A 65-year-old man presented with abdominal pain and weight loss over a period of 3 months.
His past medical history included hypertension and neurofibromatosis type 1 (NF1). Physical examination was notable for multiple cutaneous nodules and café-au-lait spots of the skin distributed over the entire body (Fig. 1A). Upper gastrointestinal endoscopy and abdominal computed tomography scan revealed a tumor mass originating from the anterior wall of the gastric antrum with an intraluminal growth pattern (fig. 1B). The patient underwent distal subtotal gastrectomy. Histopathological examination revealed an epithelioid cell type tumor (Fig. 1C) with >10 mitoses per 50 high power fields. Immunohistochemical examinations revealed tumor cell positivity for CD117/KIT (Fig. 1D) and CD34. NF1 (von Recklinghausen disease) is an autosomal-dominant disorder occurring in one out of every 3,000 births.
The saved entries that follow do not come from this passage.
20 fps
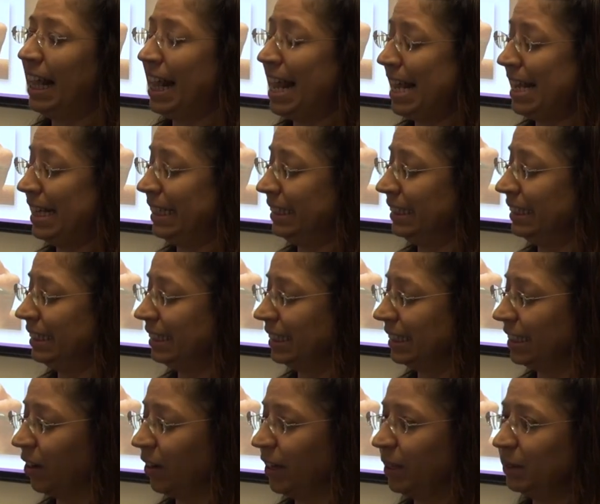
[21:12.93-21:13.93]
and
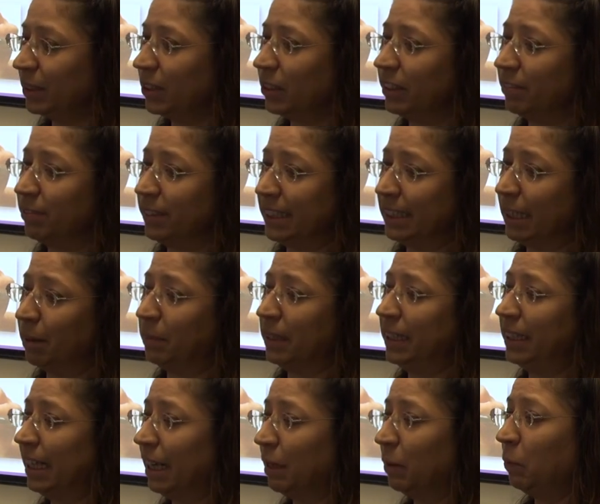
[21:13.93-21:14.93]
so he was looking for
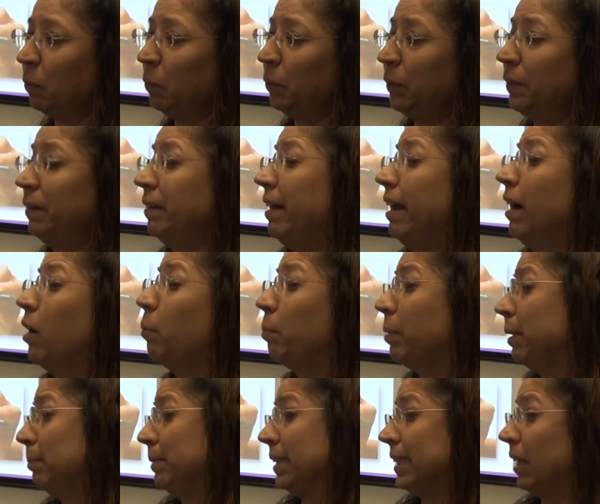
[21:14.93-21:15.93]
something that would help
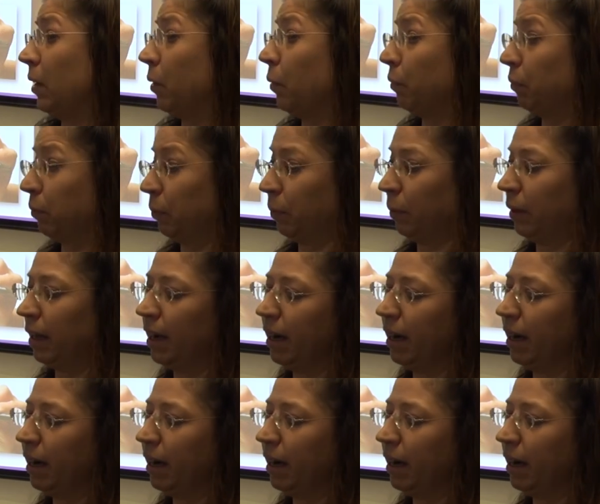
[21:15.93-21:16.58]
himself.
Gastrointestinal stromal tumors (GISTs) are mesenchymal tumors that are the most common gastrointestinal manifestation of NF1. The proximal jejunum is the most common site of GISTs in patients with NF1, and these tumors tend to be multiple. NF1-associated gastric GIST is an extremely rare event and fewer than 20 cases have been reported to date. Surgical resection with disease-free microscopic margins and an intact pseudocapsule is first-line treatment. In NF1-associated GIST, KIT and PDGFRA mutations are frequently absent and imatinib is ineffective.
(A) Image of the patient showing multiple neurofibromas and café-au-lait spots on the back. (B) Abdominal computed tomography scan documenting a 7.8 × 5.2 cm endoluminal mass in the stomach. (C) Epithelioid variant of GIST (H&E, ×100). (D) Immunohistochemistry of tumor cells (DAB, ×100) showing diffuse membranous immunoreactivity for CD117/KIT.